Programmable artificial photosynthetic cell is the ultimate goal for mimicking natural photosynthesis, offering tunable product selectivity via reductase selection toward device integration. However, this concept is limited by the capacity of regenerating the multiple cofactors that hold the key to various reductases. Here, we report the design of artificial photosynthetic cells using biotic–abiotic thylakoid–CdTe as hybrid energy modules. The rational integration of thylakoid with CdTe quantum dots substantially enhances the regeneration of bioactive NADPH, NADH and ATP cofactors without external supplements by promoting proton-coupled electron transfer. Particularly, this approach turns thylakoid highly active for NADH regeneration, providing a more versatile platform for programming artificial photosynthetic cells. Such artificial photosynthetic cells can be programmed by coupling with diverse reductases, such as formate dehydrogenase and remodeled nitrogenase for highly selective production of formate or methane, respectively.

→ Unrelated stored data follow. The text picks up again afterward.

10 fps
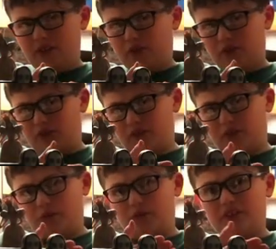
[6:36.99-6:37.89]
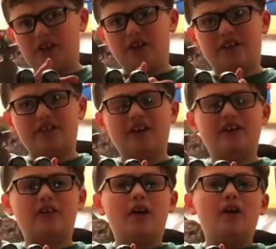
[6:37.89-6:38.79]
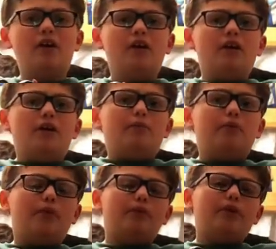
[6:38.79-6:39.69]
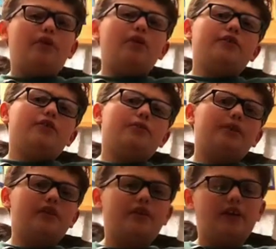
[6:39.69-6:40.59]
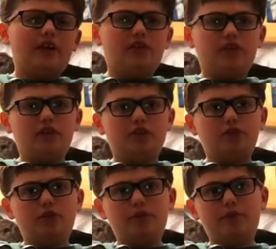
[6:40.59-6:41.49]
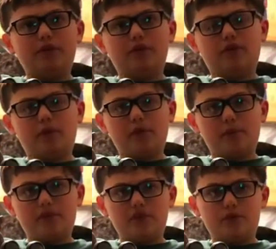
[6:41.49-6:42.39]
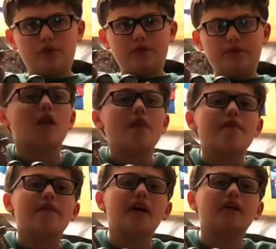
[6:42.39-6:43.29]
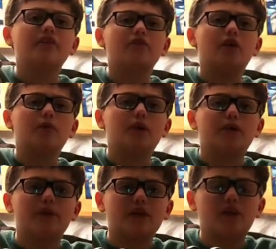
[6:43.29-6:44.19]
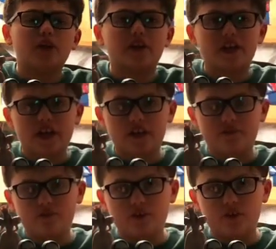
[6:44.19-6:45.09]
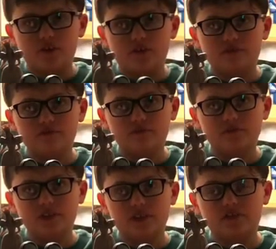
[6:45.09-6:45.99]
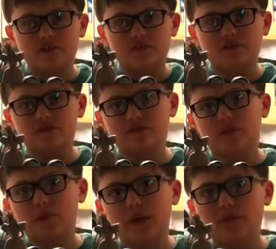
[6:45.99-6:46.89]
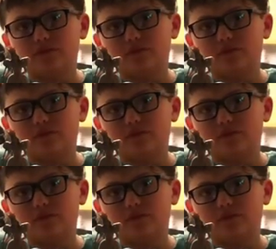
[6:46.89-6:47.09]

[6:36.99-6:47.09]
Those are the only ones that are exact. But we are also going to be looking at the Jordan Peele double episode. That is all we're going to be looking at for this amount.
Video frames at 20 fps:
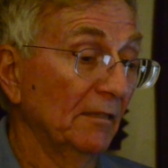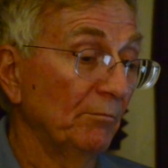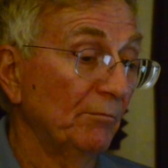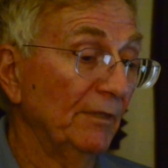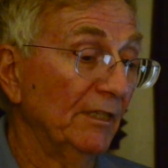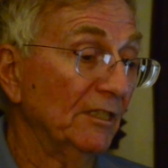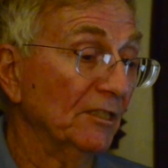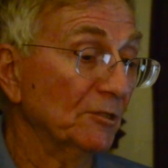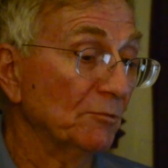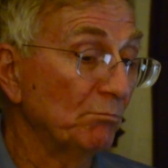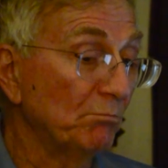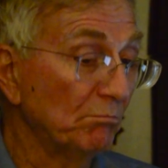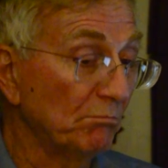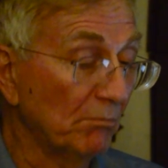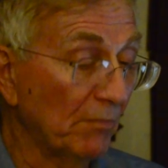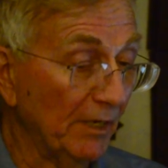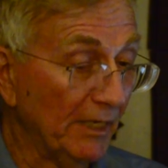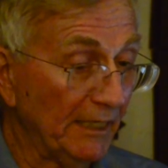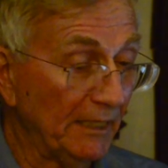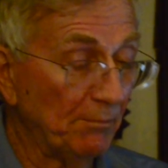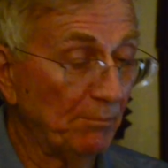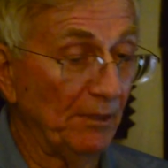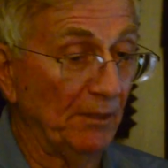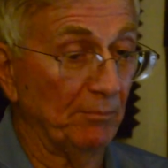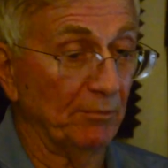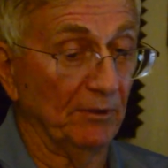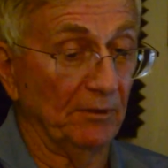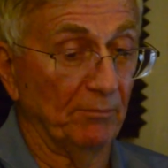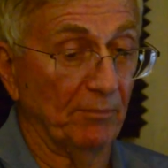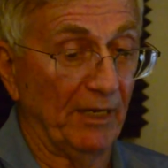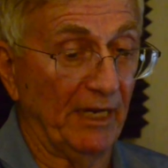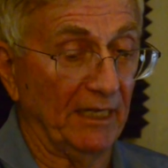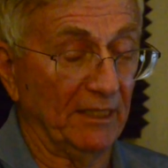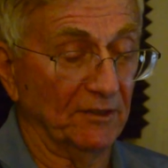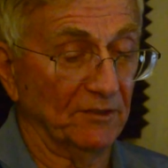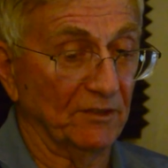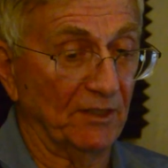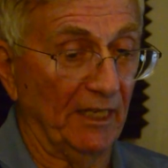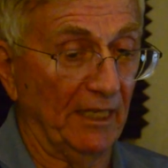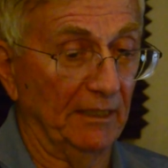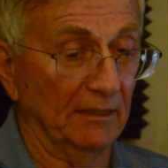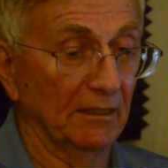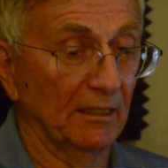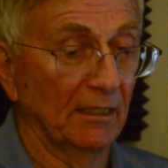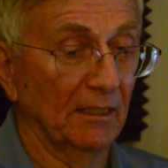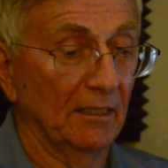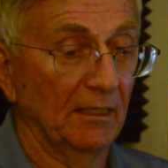Because many people in Pakistan,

This work opens an avenue for customizing artificial photosynthetic cells toward multifarious demands for CO2 conversion.

Suggested Citation

  • Feng Gao & Guangyu Liu & Aobo Chen & Yangguang Hu & Huihui Wang & Jiangyuan Pan & Jinglei Feng & Hongwei Zhang & Yujie Wang & Yuanzeng Min & Chao Gao & Yujie Xiong, 2023. "Artificial photosynthetic cells with biotic–abiotic hybrid energy modules for customized CO2 conversion," Nature Communications, Nature, vol. 14(1), pages 1-13, December.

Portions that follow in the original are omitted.